Optimization study of computational methods in coordinated integrated carrying capacity assessment of multi-voltage hierarchies

Abstract

Abstract In this paper, we take a two-level distribution grid as the infrastructure of a multilevel distribution grid and study the comprehensive carrying capacity assessment model in depth. The minimum value of the maximum access capacity under each scenario is used to assess the maximum carrying capacity of the distribution network, and the maximum access volume of the multilevel distribution network is taken as the objective function, and the particle swarm algorithm is improved to establish the maximum carrying capacity assessment model. Using the alternating direction multiplier method, a two-level distribution grid carrying capacity distributed optimization model is established, and the multilevel distribution grid access volume problem is transformed into the maximum access volume subproblem at all levels of the distribution grid.
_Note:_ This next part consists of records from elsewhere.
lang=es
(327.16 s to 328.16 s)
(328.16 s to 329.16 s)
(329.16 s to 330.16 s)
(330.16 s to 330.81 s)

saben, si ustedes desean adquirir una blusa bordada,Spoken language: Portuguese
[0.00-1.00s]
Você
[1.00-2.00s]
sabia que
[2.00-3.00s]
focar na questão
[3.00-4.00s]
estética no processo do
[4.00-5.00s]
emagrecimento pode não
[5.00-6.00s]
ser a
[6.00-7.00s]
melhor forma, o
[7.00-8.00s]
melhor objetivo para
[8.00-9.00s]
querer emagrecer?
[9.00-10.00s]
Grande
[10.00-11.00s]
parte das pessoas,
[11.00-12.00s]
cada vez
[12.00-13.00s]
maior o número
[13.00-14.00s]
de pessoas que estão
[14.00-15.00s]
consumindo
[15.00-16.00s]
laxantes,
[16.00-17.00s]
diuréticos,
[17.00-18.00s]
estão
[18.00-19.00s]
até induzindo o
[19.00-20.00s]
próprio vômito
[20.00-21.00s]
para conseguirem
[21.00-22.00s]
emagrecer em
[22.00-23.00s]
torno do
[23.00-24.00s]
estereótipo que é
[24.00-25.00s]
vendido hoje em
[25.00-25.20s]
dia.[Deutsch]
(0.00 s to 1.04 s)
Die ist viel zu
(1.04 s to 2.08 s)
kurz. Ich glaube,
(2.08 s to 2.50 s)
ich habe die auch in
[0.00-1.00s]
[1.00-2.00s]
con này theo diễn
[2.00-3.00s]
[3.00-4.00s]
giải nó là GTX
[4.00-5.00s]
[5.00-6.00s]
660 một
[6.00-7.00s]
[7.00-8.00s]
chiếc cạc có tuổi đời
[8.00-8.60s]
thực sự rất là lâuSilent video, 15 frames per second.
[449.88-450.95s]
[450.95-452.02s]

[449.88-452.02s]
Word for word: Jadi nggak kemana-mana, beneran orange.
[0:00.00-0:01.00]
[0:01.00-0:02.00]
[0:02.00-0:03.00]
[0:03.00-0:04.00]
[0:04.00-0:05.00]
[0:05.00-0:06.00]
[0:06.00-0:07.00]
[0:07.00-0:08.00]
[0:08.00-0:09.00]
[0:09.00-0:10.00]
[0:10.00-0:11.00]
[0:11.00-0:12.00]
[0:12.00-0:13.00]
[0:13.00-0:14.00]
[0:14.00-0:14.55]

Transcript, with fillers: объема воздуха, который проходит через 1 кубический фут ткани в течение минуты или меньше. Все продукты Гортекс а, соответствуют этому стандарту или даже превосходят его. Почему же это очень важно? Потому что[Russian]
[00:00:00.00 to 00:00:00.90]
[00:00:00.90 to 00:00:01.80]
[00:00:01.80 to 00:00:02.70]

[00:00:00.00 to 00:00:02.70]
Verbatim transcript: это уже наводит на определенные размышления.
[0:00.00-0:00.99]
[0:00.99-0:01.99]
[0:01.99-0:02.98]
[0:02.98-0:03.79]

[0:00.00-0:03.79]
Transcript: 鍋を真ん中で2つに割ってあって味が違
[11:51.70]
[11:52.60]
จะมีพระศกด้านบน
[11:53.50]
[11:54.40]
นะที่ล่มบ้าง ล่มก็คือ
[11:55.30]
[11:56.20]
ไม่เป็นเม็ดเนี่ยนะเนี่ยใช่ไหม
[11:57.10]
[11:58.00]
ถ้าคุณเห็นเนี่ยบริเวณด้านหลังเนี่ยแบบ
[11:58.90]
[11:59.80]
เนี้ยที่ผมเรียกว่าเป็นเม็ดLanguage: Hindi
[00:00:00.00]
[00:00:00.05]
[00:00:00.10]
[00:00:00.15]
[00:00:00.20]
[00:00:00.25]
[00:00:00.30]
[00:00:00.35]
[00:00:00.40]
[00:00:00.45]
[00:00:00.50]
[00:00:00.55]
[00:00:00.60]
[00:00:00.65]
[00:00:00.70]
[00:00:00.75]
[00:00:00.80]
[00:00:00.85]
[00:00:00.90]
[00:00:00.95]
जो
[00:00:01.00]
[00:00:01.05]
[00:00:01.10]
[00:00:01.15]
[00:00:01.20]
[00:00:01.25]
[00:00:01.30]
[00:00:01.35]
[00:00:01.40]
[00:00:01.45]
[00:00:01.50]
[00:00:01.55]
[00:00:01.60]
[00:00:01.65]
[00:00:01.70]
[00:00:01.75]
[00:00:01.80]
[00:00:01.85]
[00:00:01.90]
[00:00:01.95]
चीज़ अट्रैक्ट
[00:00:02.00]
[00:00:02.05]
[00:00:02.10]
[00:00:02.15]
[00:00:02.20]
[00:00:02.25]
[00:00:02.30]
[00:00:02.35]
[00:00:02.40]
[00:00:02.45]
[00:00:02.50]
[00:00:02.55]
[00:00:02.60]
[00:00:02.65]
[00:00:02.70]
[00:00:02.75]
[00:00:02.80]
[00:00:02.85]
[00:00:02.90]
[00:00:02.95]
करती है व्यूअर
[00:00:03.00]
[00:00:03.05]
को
Comparing the whale algorithm and particle swarm algorithm, the model in this paper converges at 7465 kW access capacity and about 12 iterations, respectively, and the weak degree is below 0.4 at different distribution network states, which is a good performance in terms of optimization accuracy and weak degree. We conduct simulation experiments with the modified IEEE33 nodes and find that using this paper’s model to participate in optimal scheduling reduces the total operating cost of the distribution network system by more than 6.24% compared to not using it. Finally, we use the model in this paper to evaluate the comprehensive carrying capacity of the distribution network in Ningxia, China.